---------- INFORMATION PROVIDED ----------
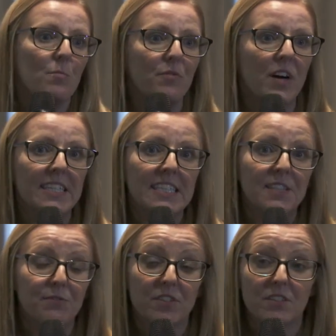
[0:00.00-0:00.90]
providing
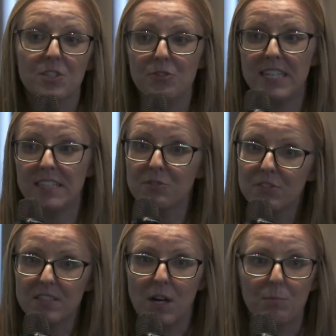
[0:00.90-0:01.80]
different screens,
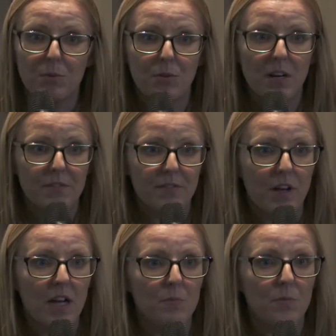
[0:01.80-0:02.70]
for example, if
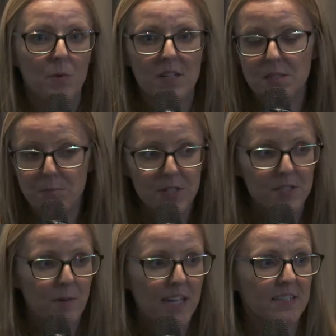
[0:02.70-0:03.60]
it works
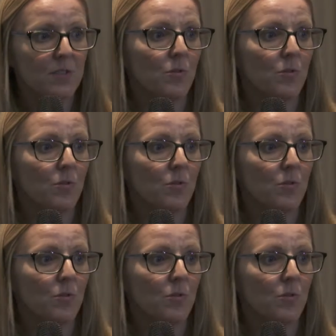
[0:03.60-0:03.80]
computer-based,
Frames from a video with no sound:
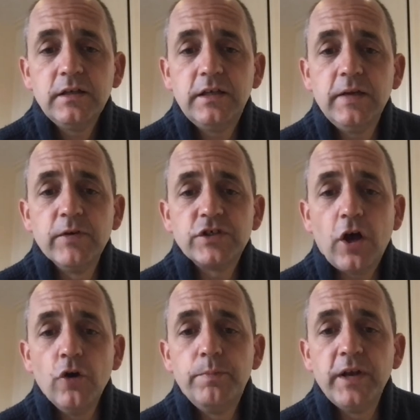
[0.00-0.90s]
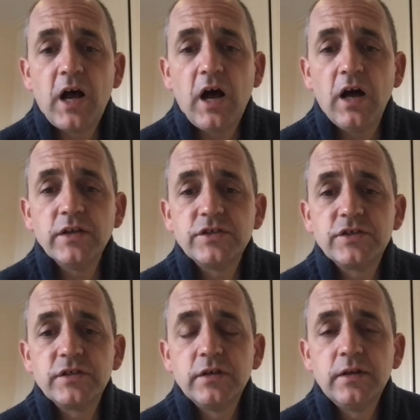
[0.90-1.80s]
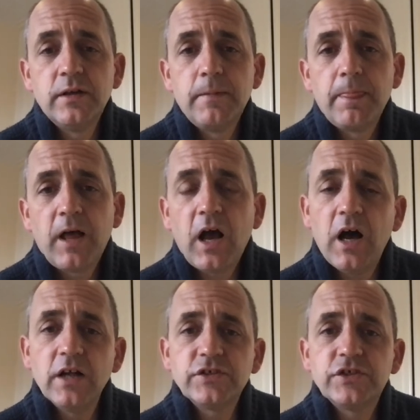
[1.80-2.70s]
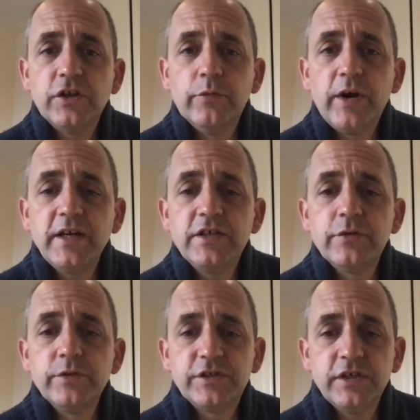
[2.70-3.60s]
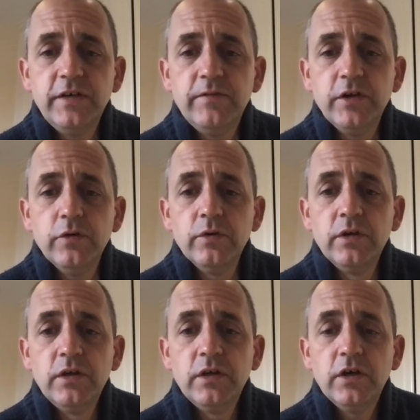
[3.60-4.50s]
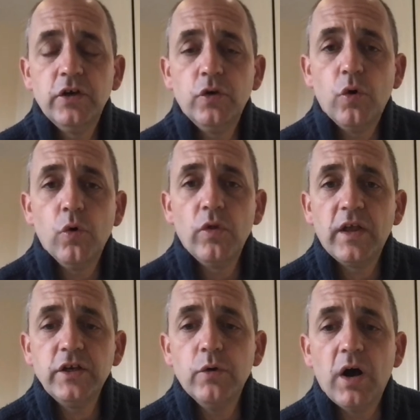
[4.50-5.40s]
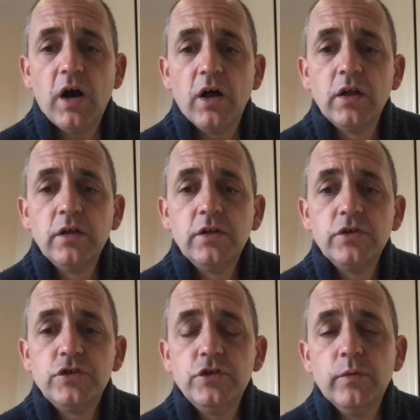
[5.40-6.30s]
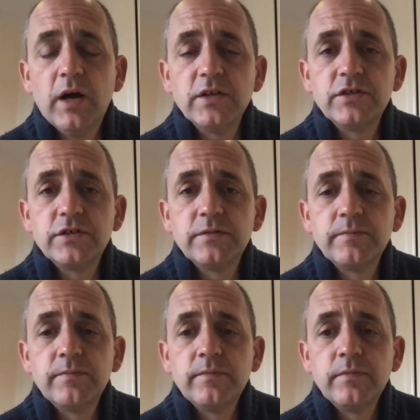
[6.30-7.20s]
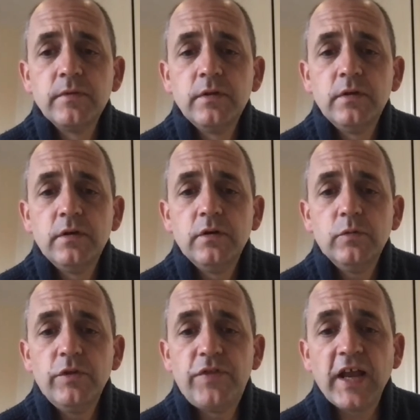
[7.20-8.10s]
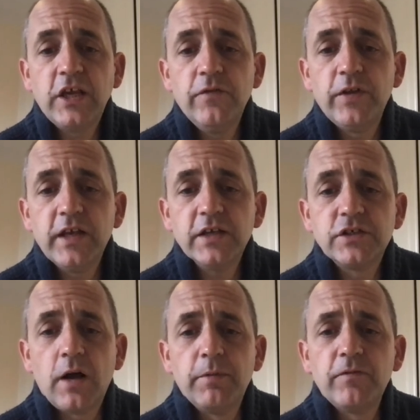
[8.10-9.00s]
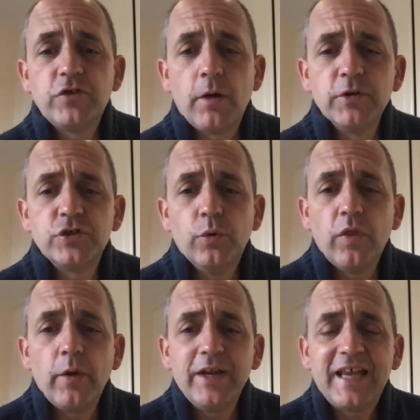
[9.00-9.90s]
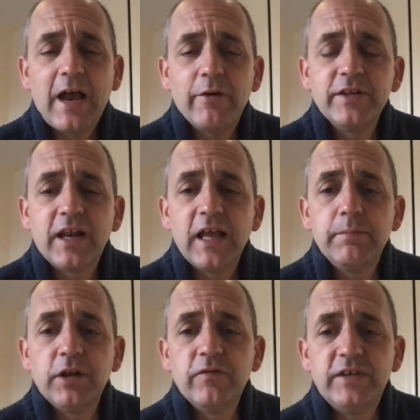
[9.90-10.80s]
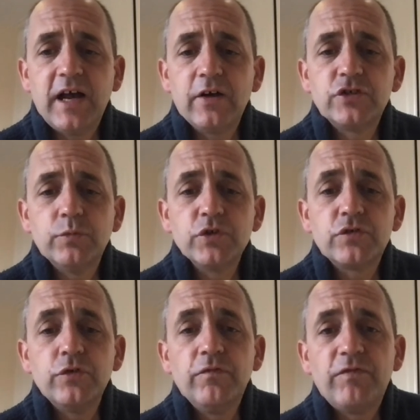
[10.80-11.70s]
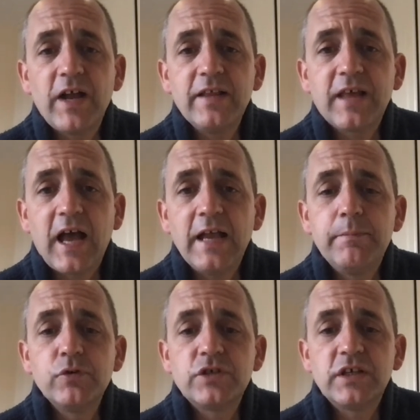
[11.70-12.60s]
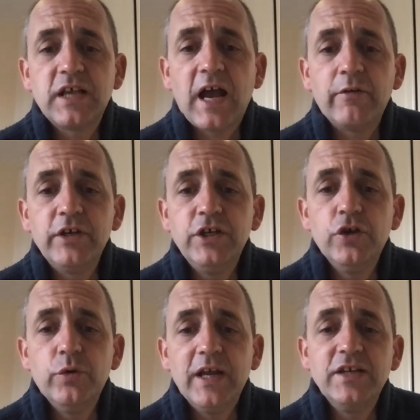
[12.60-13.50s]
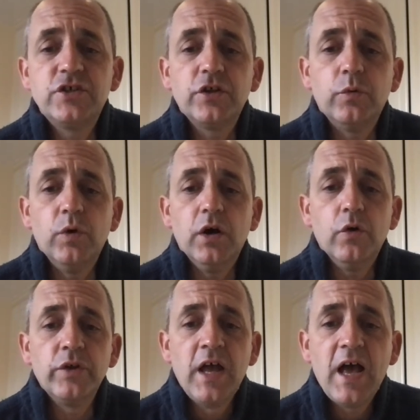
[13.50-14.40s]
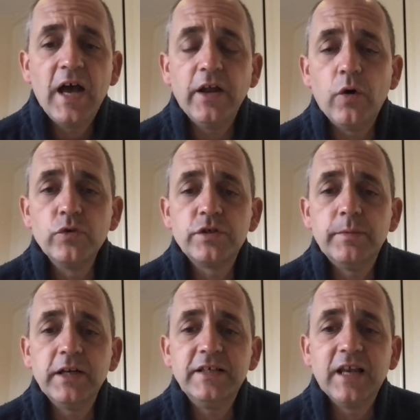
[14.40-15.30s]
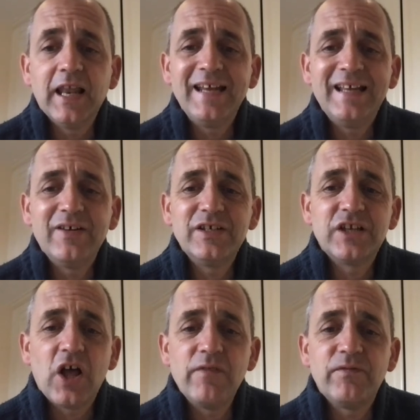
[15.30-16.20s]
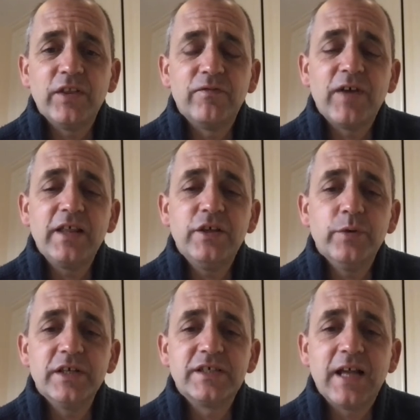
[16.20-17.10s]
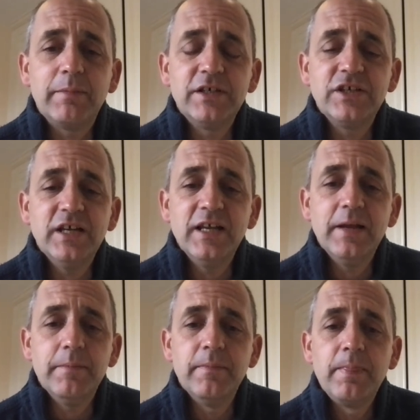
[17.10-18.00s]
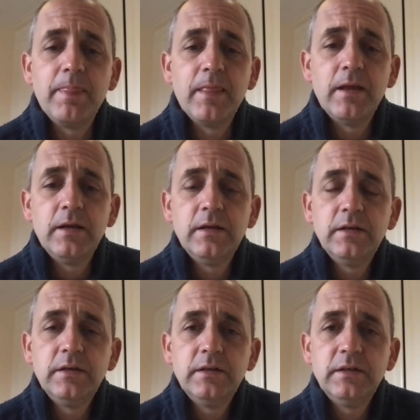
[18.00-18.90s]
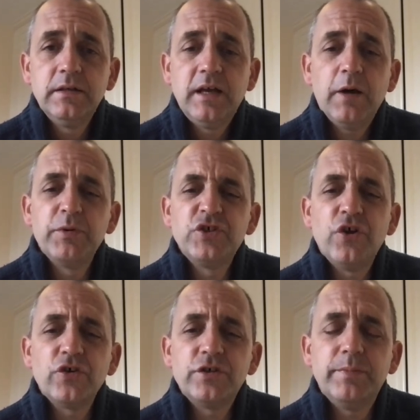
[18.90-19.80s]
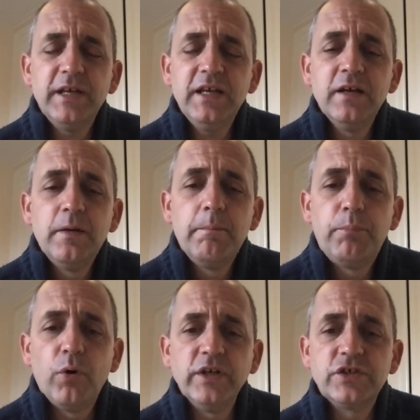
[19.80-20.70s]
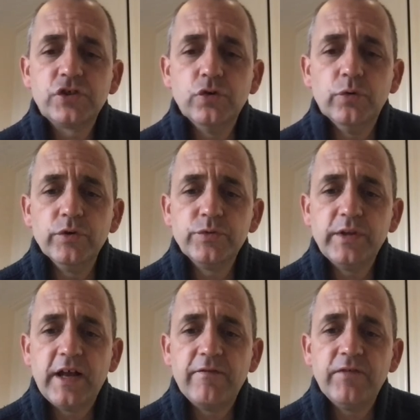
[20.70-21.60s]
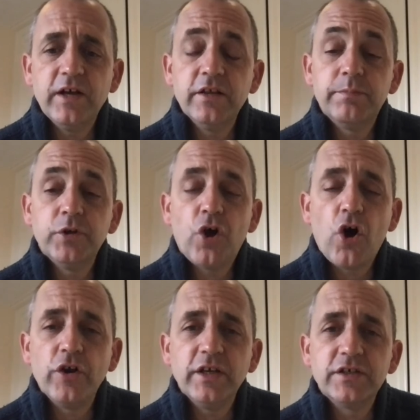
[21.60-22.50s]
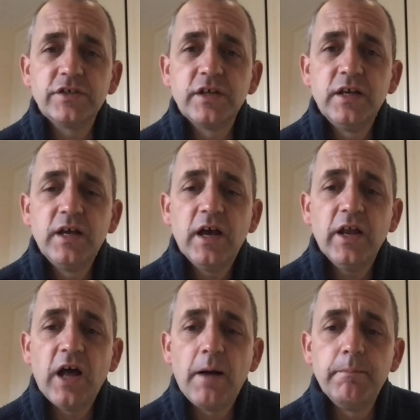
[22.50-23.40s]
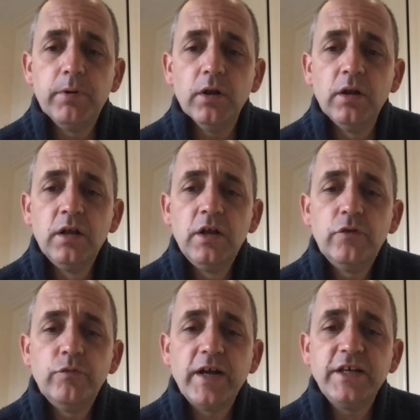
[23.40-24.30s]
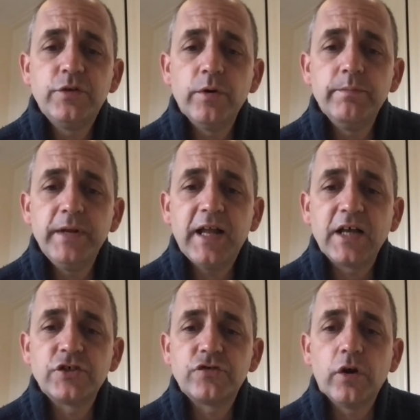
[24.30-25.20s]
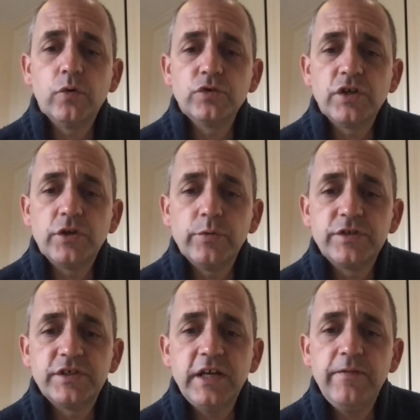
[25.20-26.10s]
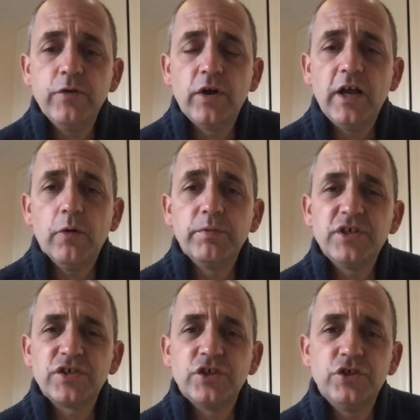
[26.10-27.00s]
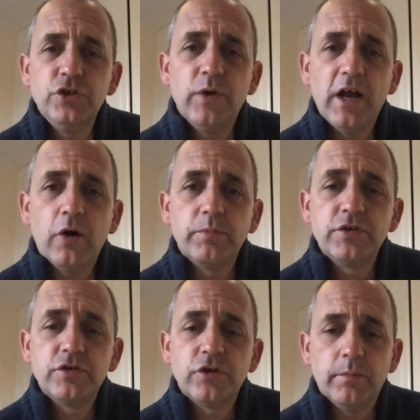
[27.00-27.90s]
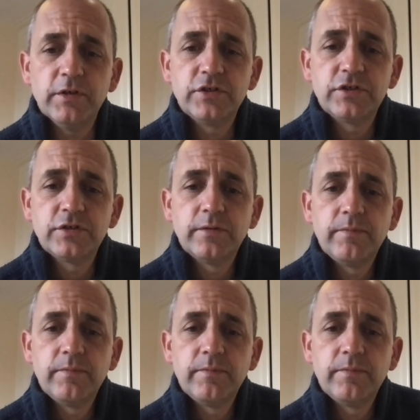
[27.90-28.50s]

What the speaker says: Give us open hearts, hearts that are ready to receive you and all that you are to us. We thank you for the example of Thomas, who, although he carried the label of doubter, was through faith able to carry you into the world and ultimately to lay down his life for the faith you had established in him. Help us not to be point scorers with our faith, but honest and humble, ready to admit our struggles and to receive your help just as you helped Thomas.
----------
PROBLEM STATEMENT: Leave the images behind and write out every entry exactly.

SOLUTION FOR THIS TASK:
[0:00.00-0:00.90]
providing
[0:00.90-0:01.80]
different screens,
[0:01.80-0:02.70]
for example, if
[0:02.70-0:03.60]
it works
[0:03.60-0:03.80]
computer-based,
Frames from a video with no sound:
[0.00-0.90s]
[0.90-1.80s]
[1.80-2.70s]
[2.70-3.60s]
[3.60-4.50s]
[4.50-5.40s]
[5.40-6.30s]
[6.30-7.20s]
[7.20-8.10s]
[8.10-9.00s]
[9.00-9.90s]
[9.90-10.80s]
[10.80-11.70s]
[11.70-12.60s]
[12.60-13.50s]
[13.50-14.40s]
[14.40-15.30s]
[15.30-16.20s]
[16.20-17.10s]
[17.10-18.00s]
[18.00-18.90s]
[18.90-19.80s]
[19.80-20.70s]
[20.70-21.60s]
[21.60-22.50s]
[22.50-23.40s]
[23.40-24.30s]
[24.30-25.20s]
[25.20-26.10s]
[26.10-27.00s]
[27.00-27.90s]
[27.90-28.50s]

What the speaker says: Give us open hearts, hearts that are ready to receive you and all that you are to us. We thank you for the example of Thomas, who, although he carried the label of doubter, was through faith able to carry you into the world and ultimately to lay down his life for the faith you had established in him. Help us not to be point scorers with our faith, but honest and humble, ready to admit our struggles and to receive your help just as you helped Thomas.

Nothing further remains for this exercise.